Dunia ilmu pengetahuan kembali dihebohkan dengan klaim ambisius dari Colossal Biosciences, sebuah perusahaan bioteknologi asal Amerika Serikat. Mereka mengumumkan telah berhasil menghidupkan kembali serigala ganas (dire wolf), spesies yang telah punah lebih dari 10.000 tahun lalu. Klaim ini tentu saja memicu perdebatan sengit di kalangan ilmuwan dan masyarakat umum.
Colossal Biosciences mengklaim bahwa mereka mencapai terobosan ini dengan memodifikasi genom serigala abu-abu modern. Mereka menggunakan DNA serigala ganas yang berhasil diekstraksi dari fosil purba. Teknologi penyuntingan gen CRISPR menjadi andalan mereka dalam proyek kontroversial ini.
Perusahaan ini bahkan merilis rekaman video yang menampilkan dua anak serigala remaja yang diberi nama Romulus dan Remus. Mereka mengklaim bahwa kedua anak serigala ini adalah serigala ganas hasil rekayasa genetika. Namun, klaim ini langsung menuai keraguan dari para ahli.
Mungkinkah Menghidupkan Kembali Spesies yang Punah?
Corey Bradshaw, seorang profesor ekologi global dari Universitas Flinders Australia, adalah salah satu ilmuwan yang skeptis terhadap klaim Colossal Biosciences. Menurutnya, sangat sulit, bahkan hampir mustahil, untuk memodifikasi seluruh genom hewan yang telah punah selama ribuan tahun. Degradasi DNA menjadi kendala utama dalam proses ini.
Bradshaw menjelaskan bahwa DNA purba seringkali terfragmentasi dan rusak. Menyusun kembali informasi genetik yang hilang dan memastikan akurasi modifikasi genetik adalah tantangan yang sangat besar. Selain itu, faktor lingkungan dan interaksi ekologis yang kompleks juga perlu dipertimbangkan.
Colossal Biosciences sendiri bukan pemain baru dalam dunia de-extinction atau penghidupan kembali spesies yang punah. Mereka juga mengklaim telah berhasil mengkloning serigala merah yang terancam punah dan menciptakan tikus hibrida Colossal Woolly, yaitu tikus yang direkayasa secara genetika agar memiliki ciri-ciri mamut berbulu.
Apa Implikasi Etis dari De-Extinction?
Selain tantangan teknis, proyek de-extinction juga menimbulkan pertanyaan etis yang mendalam. Apakah kita berhak menghidupkan kembali spesies yang telah punah? Apakah tindakan ini dapat mengganggu keseimbangan ekosistem yang sudah ada? Bagaimana kita memastikan bahwa spesies yang dihidupkan kembali dapat beradaptasi dengan lingkungan modern?
Beberapa ilmuwan berpendapat bahwa de-extinction dapat membantu memulihkan keanekaragaman hayati yang hilang dan memperbaiki kerusakan lingkungan yang disebabkan oleh manusia. Namun, yang lain khawatir bahwa tindakan ini dapat memiliki konsekuensi yang tidak terduga dan berpotensi membahayakan.
Berikut adalah beberapa poin penting yang perlu dipertimbangkan dalam perdebatan tentang de-extinction:
- Kelayakan teknis dan biaya yang terlibat.
- Dampak ekologis terhadap ekosistem yang ada.
- Implikasi etis dan moral dari menghidupkan kembali spesies yang punah.
- Potensi manfaat dan risiko bagi manusia dan lingkungan.
Apakah Serigala Ganas Benar-Benar Kembali?

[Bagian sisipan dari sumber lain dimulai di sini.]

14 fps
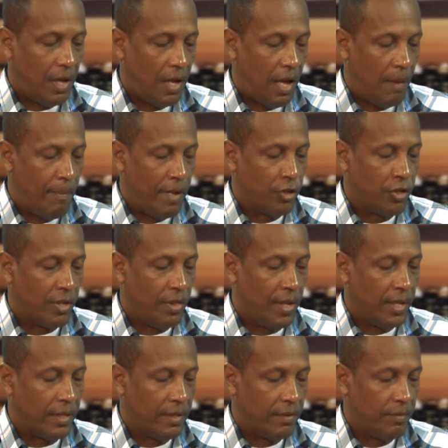I mentioned that
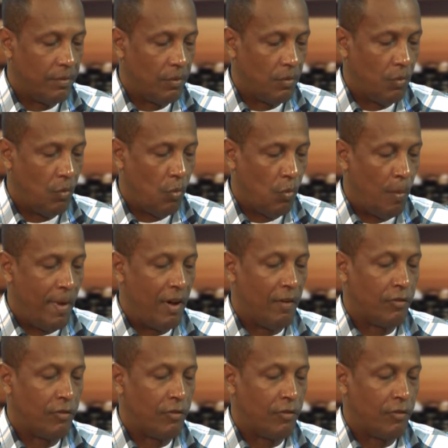Women of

Terlepas dari klaim Colossal Biosciences, masih terlalu dini untuk mengatakan bahwa serigala ganas benar-benar telah kembali. Klaim mereka perlu diverifikasi secara independen oleh para ilmuwan lain. Selain itu, perlu dilakukan penelitian lebih lanjut untuk memastikan bahwa anak serigala yang mereka klaim sebagai serigala ganas benar-benar memiliki karakteristik genetik dan perilaku yang sesuai.

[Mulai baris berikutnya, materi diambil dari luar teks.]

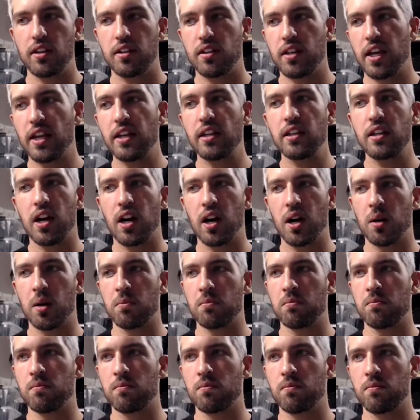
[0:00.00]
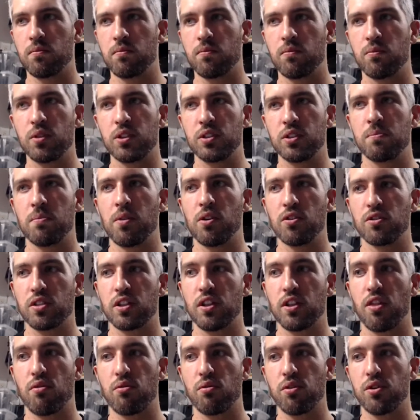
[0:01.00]
income was mostly
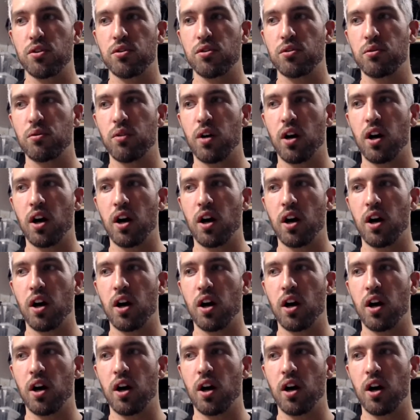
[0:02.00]
through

Perdebatan tentang de-extinction dan klaim Colossal Biosciences menunjukkan bahwa ilmu pengetahuan dan teknologi terus berkembang dengan pesat. Namun, penting untuk diingat bahwa kemajuan ini harus diimbangi dengan pertimbangan etis dan lingkungan yang cermat. Masa depan de-extinction masih belum pasti, tetapi satu hal yang jelas: perdebatan ini akan terus berlanjut dan membentuk cara kita memandang alam dan peran kita di dalamnya.
Colossal Biosciences didirikan pada tahun 2021, dan mengklaim sebagai perusahaan bioteknologi pertama yang menggunakan teknologi penyuntingan gen CRISPR untuk meneliti pemulihan spesies.